» Work task
Please repeat each line from the one holding "(3.60 s to 3.70 s)" through the final line of the data, exactly as it stands, with no pictures.

» Collected data
■ ■ ■ ■ ■ ■ ■
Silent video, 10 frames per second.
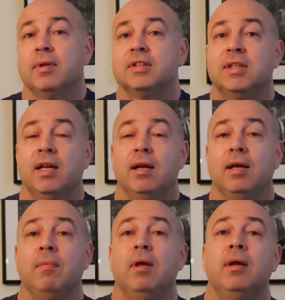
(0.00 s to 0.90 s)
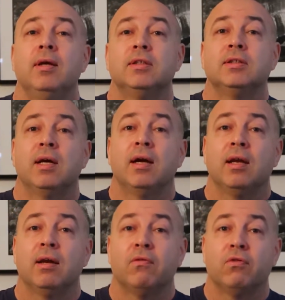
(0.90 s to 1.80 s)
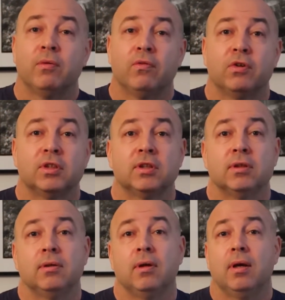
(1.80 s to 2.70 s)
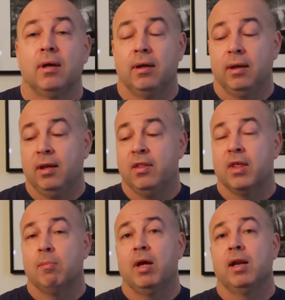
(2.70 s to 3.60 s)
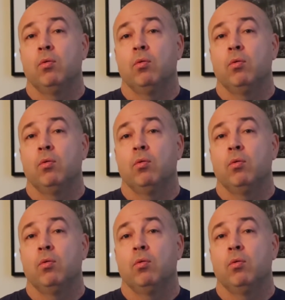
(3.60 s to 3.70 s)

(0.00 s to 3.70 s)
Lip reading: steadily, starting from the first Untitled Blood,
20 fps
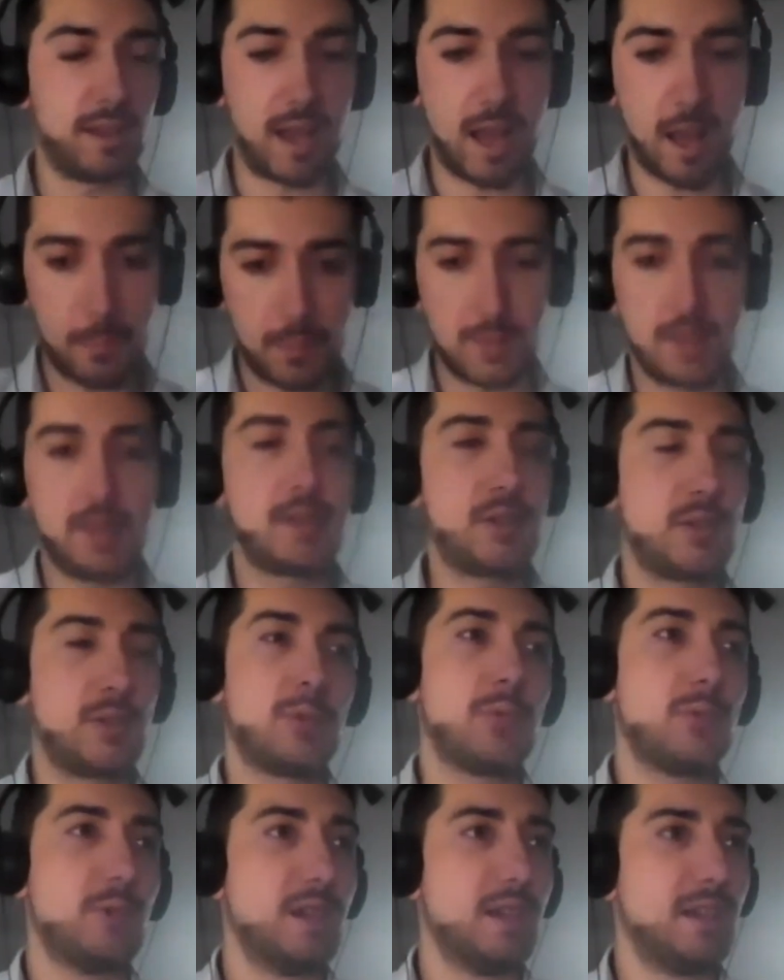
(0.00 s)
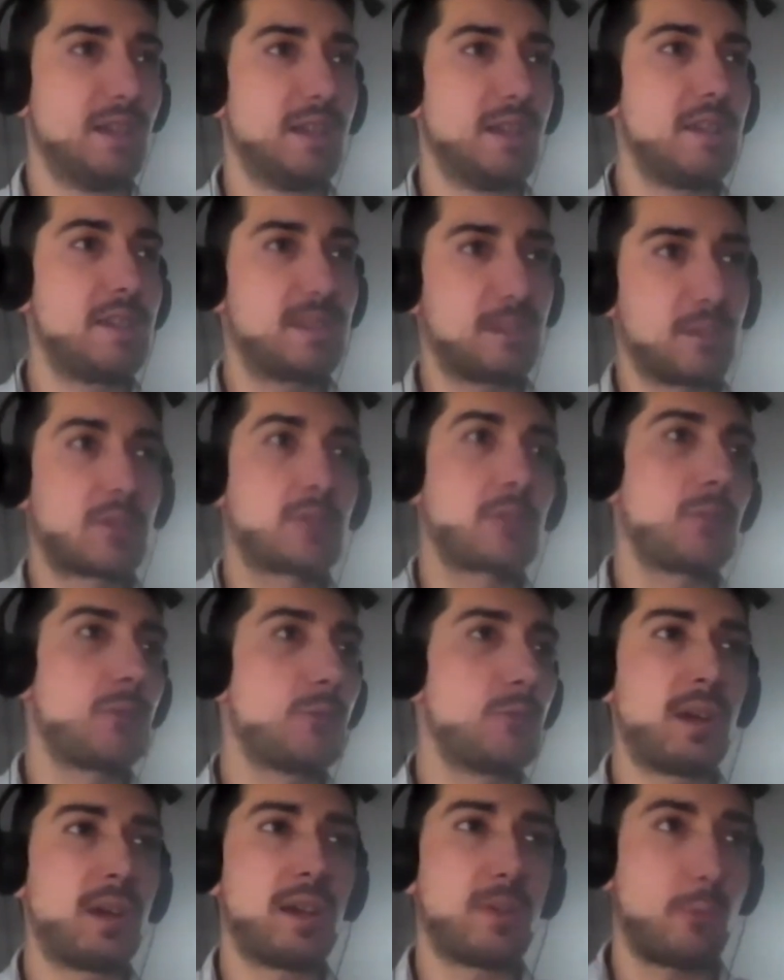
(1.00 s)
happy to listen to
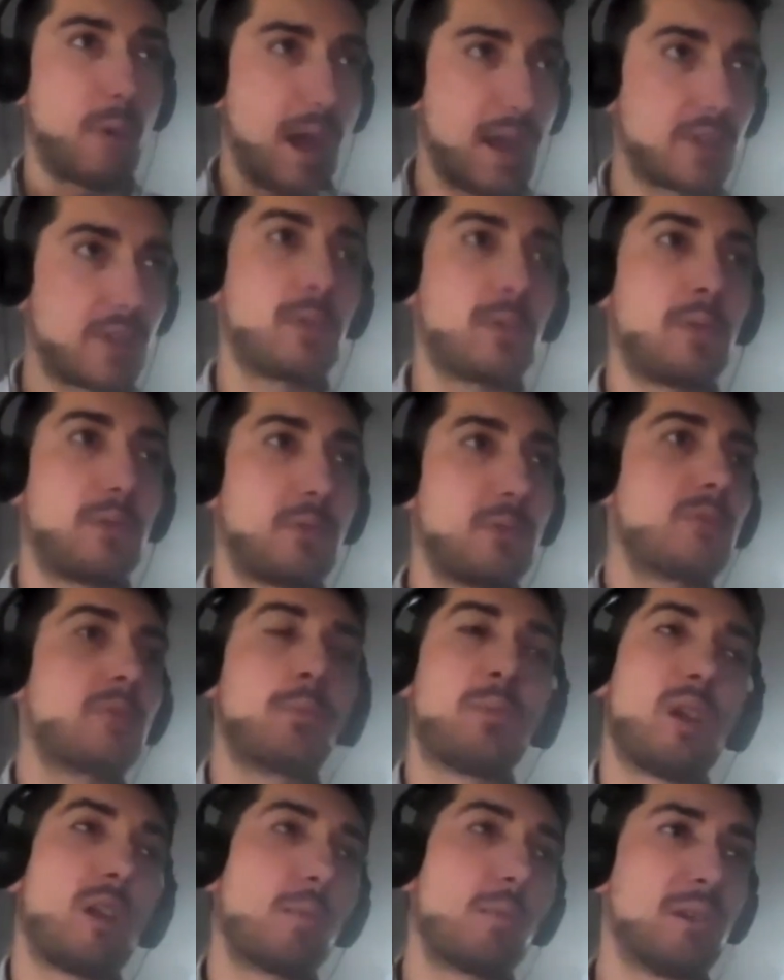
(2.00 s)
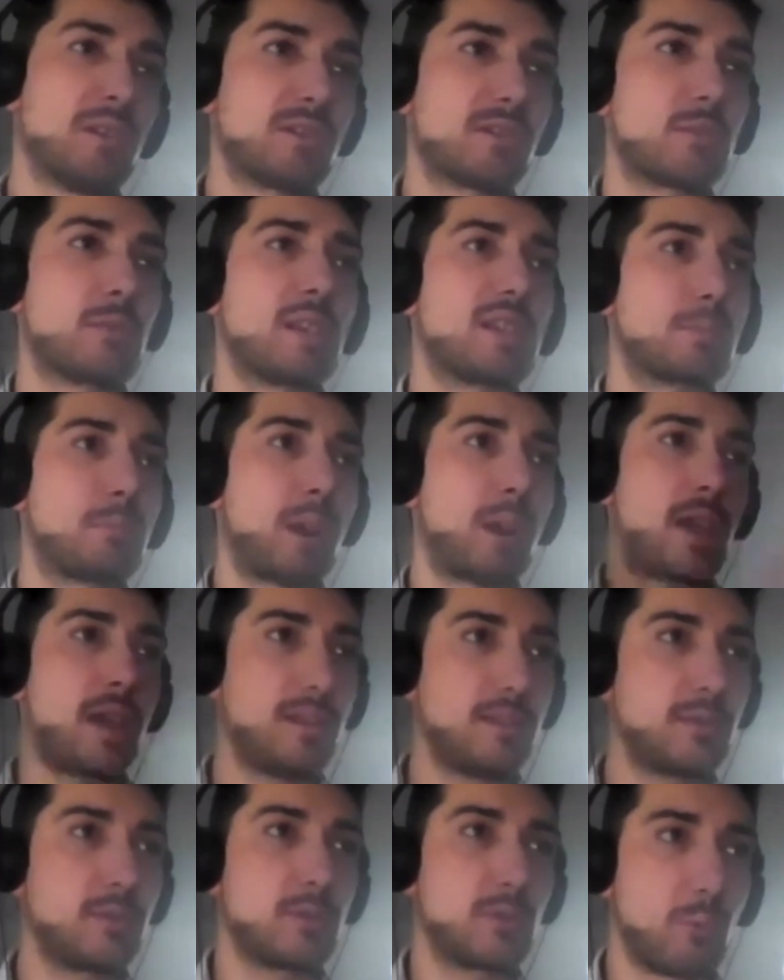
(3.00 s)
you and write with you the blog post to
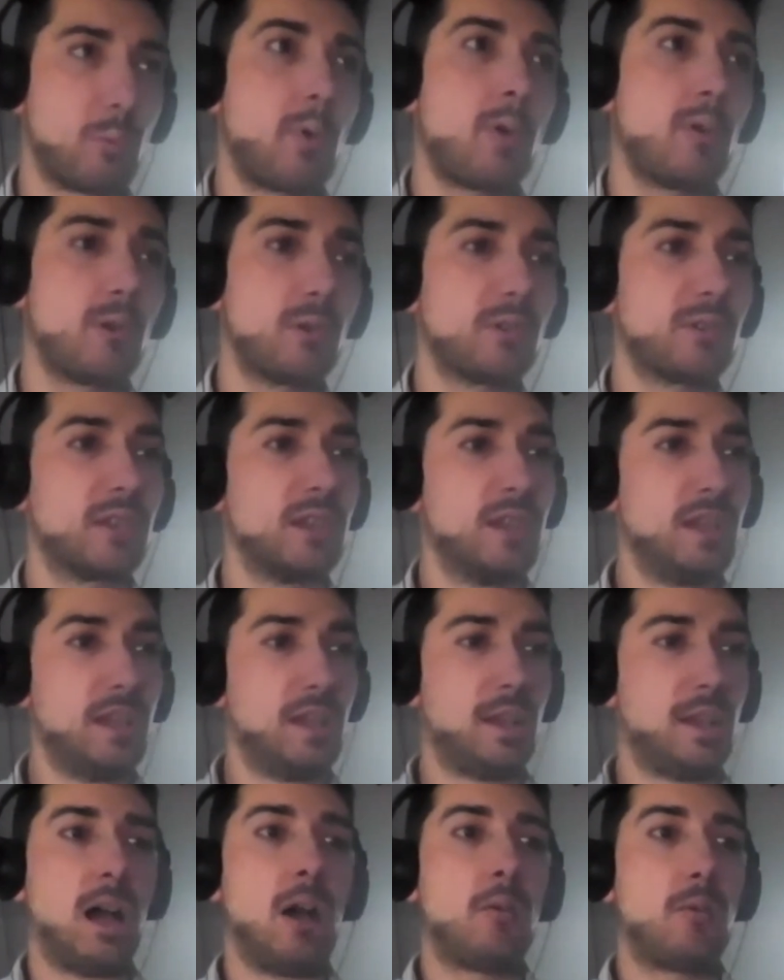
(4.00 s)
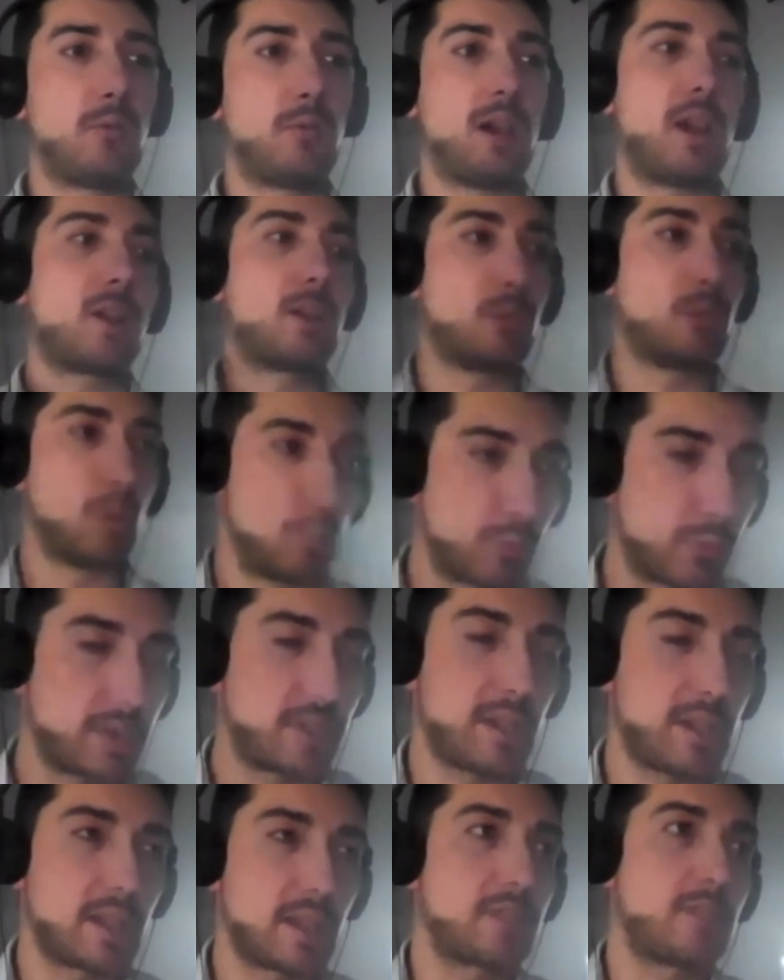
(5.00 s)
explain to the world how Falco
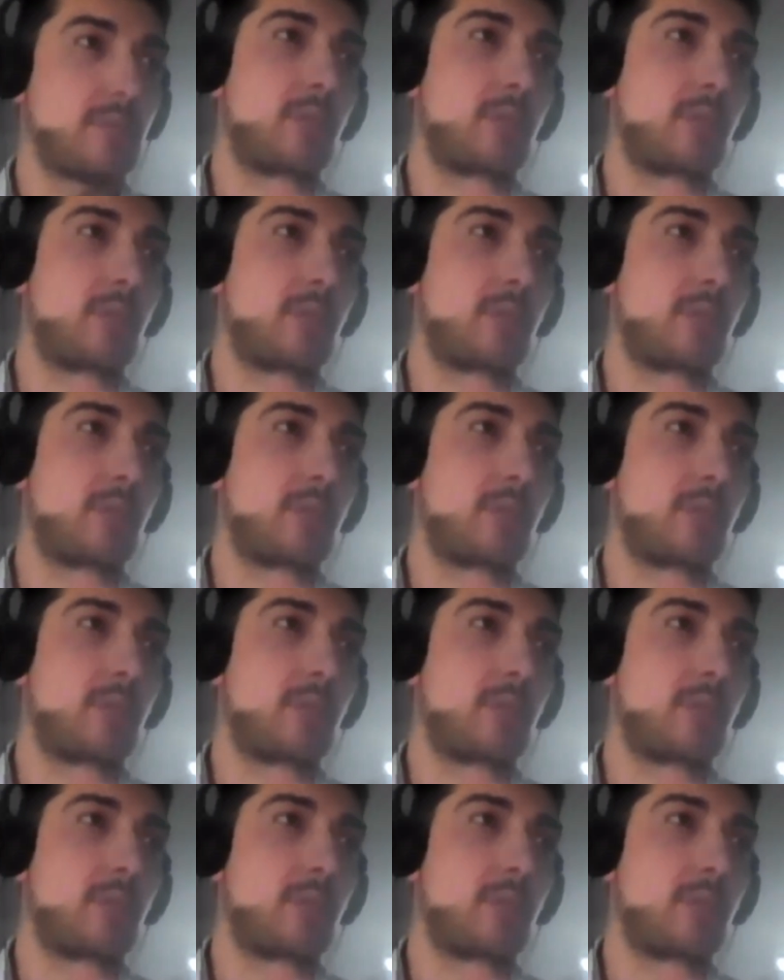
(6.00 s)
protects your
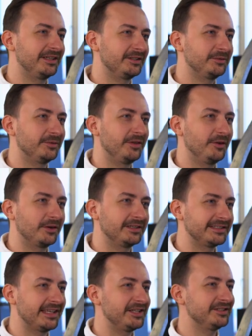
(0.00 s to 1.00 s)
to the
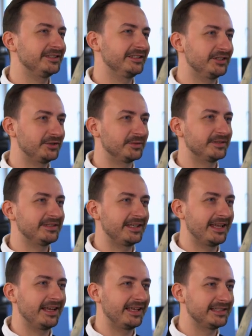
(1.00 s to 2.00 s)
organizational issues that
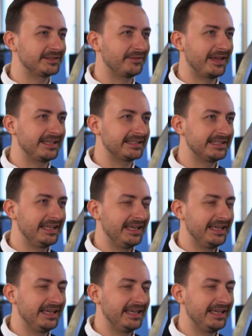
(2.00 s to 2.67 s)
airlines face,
■ ■ ■ ■ ■ ■ ■
» Solution
(3.60 s to 3.70 s)

(0.00 s to 3.70 s)
Lip reading: steadily, starting from the first Untitled Blood,
20 fps
(0.00 s)
(1.00 s)
happy to listen to
(2.00 s)
(3.00 s)
you and write with you the blog post to
(4.00 s)
(5.00 s)
explain to the world how Falco
(6.00 s)
protects your
(0.00 s to 1.00 s)
to the
(1.00 s to 2.00 s)
organizational issues that
(2.00 s to 2.67 s)
airlines face,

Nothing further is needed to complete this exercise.